Material for the task: Begin

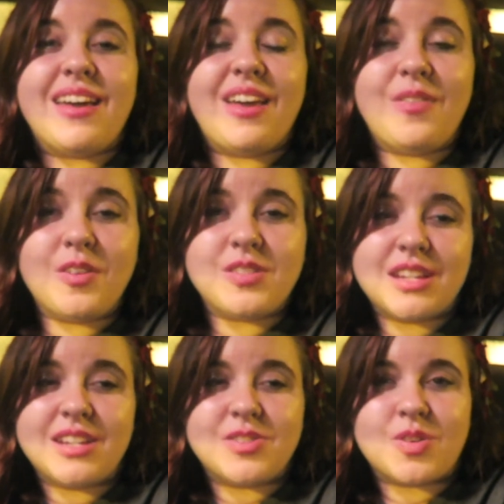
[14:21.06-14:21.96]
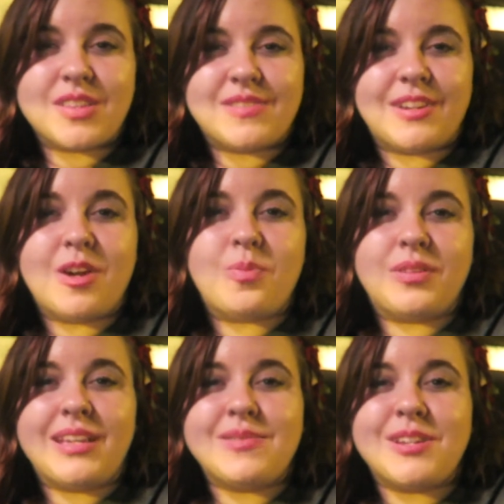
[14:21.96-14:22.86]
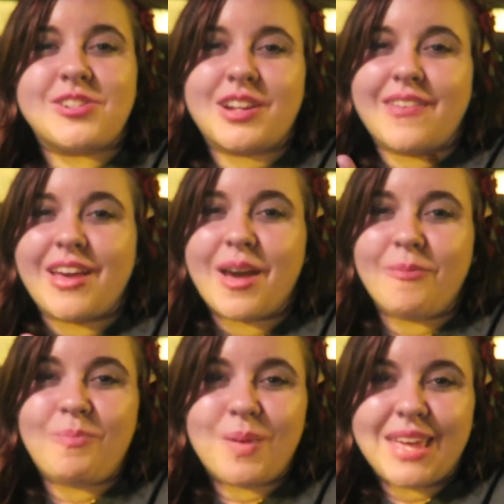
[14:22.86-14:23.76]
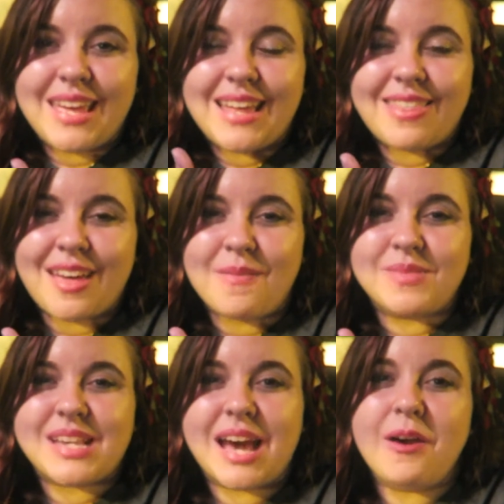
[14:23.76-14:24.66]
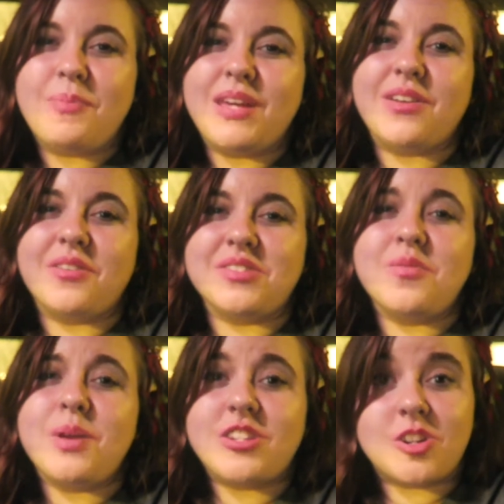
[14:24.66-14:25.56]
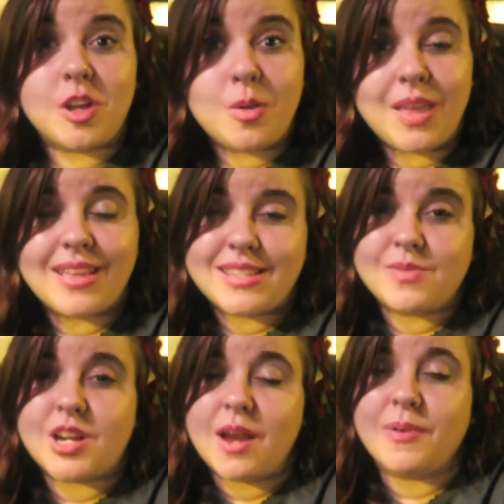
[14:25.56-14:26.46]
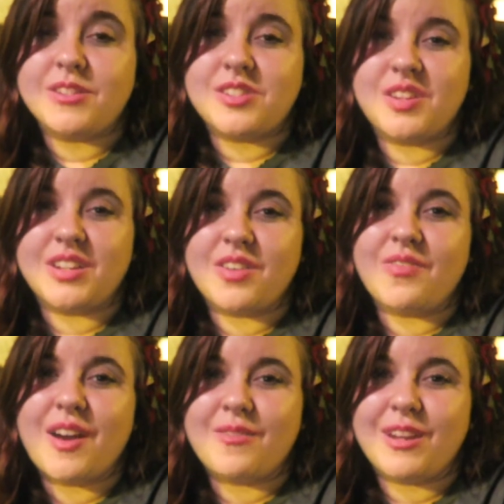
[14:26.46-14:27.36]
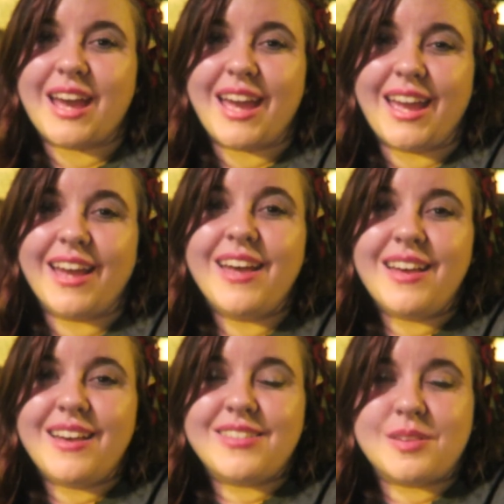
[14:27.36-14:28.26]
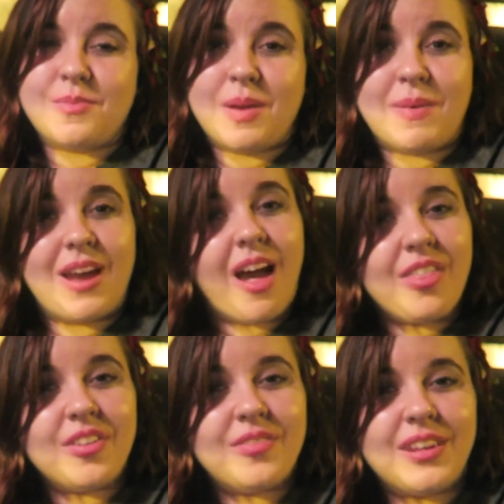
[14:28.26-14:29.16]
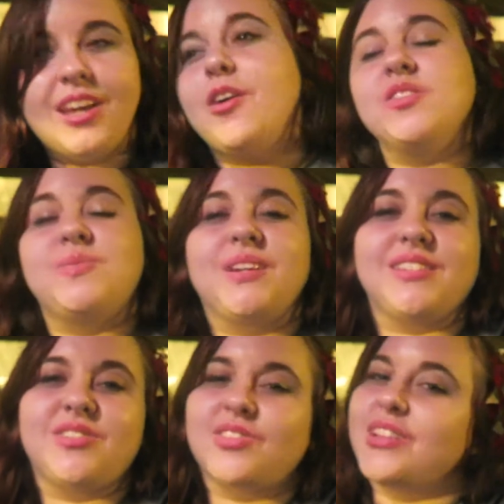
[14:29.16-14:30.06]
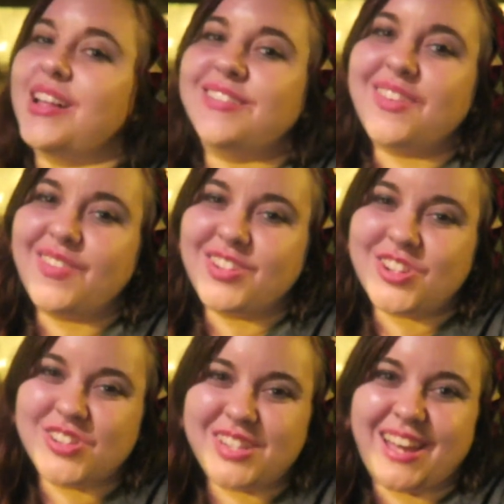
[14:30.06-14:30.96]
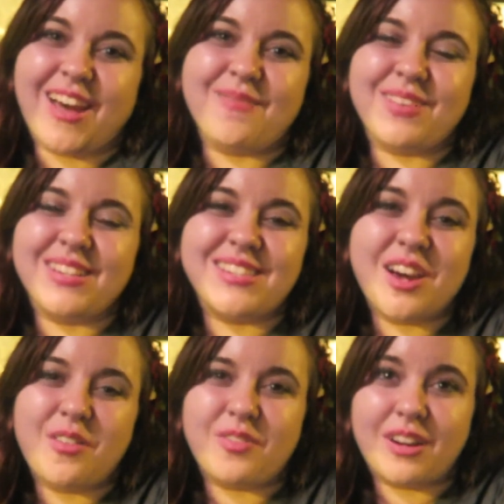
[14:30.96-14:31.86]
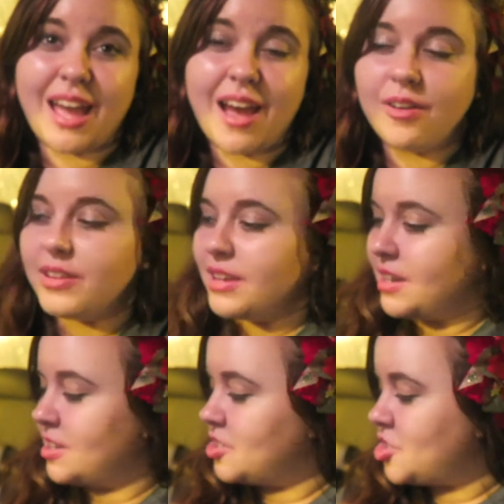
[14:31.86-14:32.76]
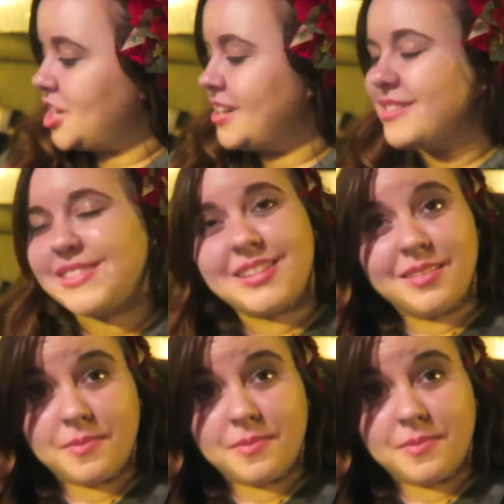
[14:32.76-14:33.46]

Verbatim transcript: If you did enjoy this video, please make sure to give it a big thumbs up, and also make sure you hit that subscribe button so you get notified when I submit my other videos, because there's lots of adventures to come. So for now, cheers.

Material for the task: End

Before copying the data, remove the pictures. Then repeat the rest exactly.

**Result:**
[14:21.06-14:21.96]
[14:21.96-14:22.86]
[14:22.86-14:23.76]
[14:23.76-14:24.66]
[14:24.66-14:25.56]
[14:25.56-14:26.46]
[14:26.46-14:27.36]
[14:27.36-14:28.26]
[14:28.26-14:29.16]
[14:29.16-14:30.06]
[14:30.06-14:30.96]
[14:30.96-14:31.86]
[14:31.86-14:32.76]
[14:32.76-14:33.46]

Verbatim transcript: If you did enjoy this video, please make sure to give it a big thumbs up, and also make sure you hit that subscribe button so you get notified when I submit my other videos, because there's lots of adventures to come. So for now, cheers.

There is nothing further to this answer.